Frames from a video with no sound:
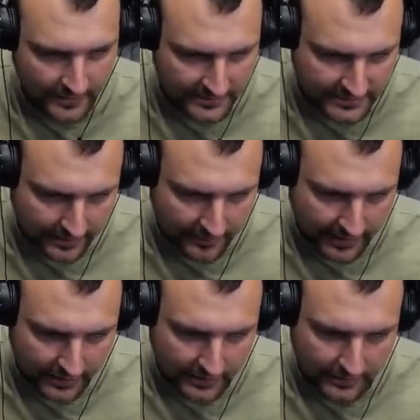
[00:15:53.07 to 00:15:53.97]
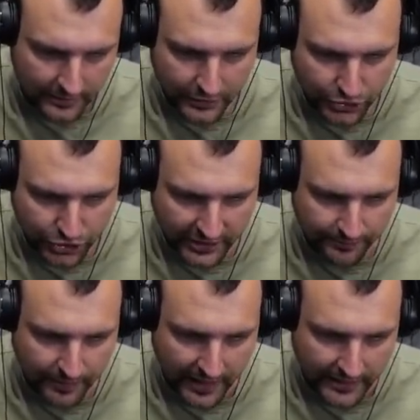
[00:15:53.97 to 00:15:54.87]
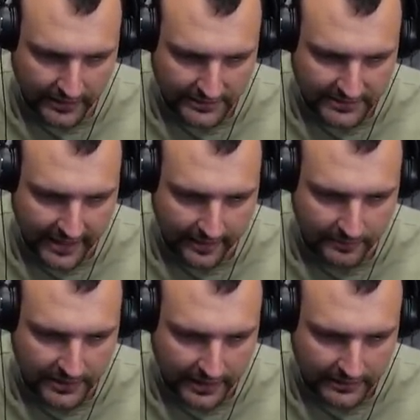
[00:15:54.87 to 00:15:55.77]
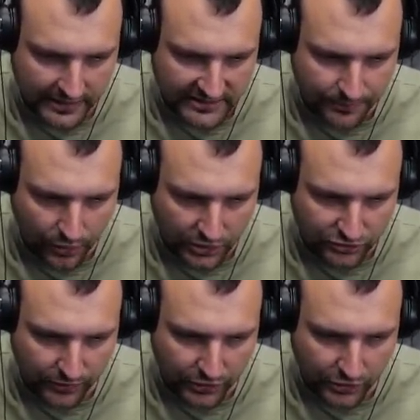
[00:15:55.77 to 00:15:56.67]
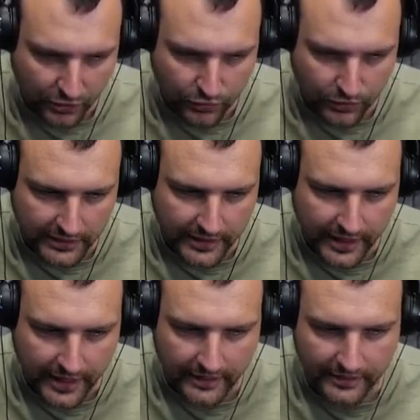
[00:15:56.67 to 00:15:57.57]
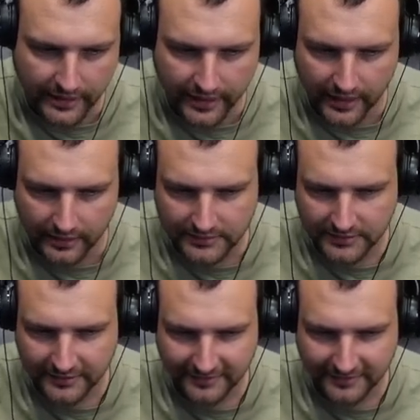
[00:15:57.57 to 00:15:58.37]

Some real shit play this game. Tetris Pros, but no good in anything else.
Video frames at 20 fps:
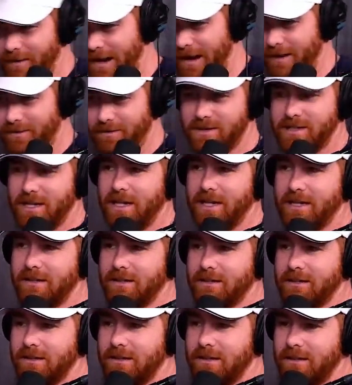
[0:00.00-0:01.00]
about it, I was
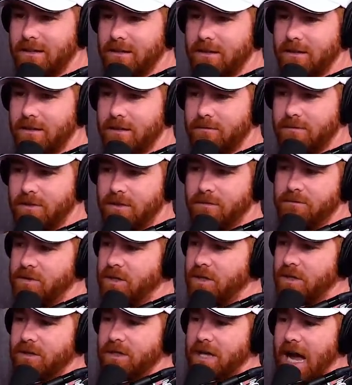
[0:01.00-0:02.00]
like the,
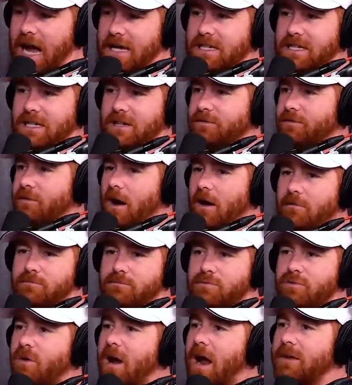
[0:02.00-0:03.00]
the the idea of, of
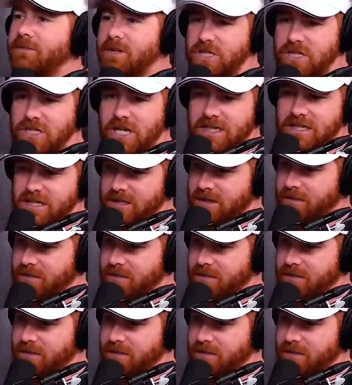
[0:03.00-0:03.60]
private jets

------------------------------

ACTION ITEM: Give back each line above exactly, with pictures dropped.

SOLUTION FOR THIS EXERCISE:
Frames from a video with no sound:
[00:15:53.07 to 00:15:53.97]
[00:15:53.97 to 00:15:54.87]
[00:15:54.87 to 00:15:55.77]
[00:15:55.77 to 00:15:56.67]
[00:15:56.67 to 00:15:57.57]
[00:15:57.57 to 00:15:58.37]

Some real shit play this game. Tetris Pros, but no good in anything else.
Video frames at 20 fps:
[0:00.00-0:01.00]
about it, I was
[0:01.00-0:02.00]
like the,
[0:02.00-0:03.00]
the the idea of, of
[0:03.00-0:03.60]
private jets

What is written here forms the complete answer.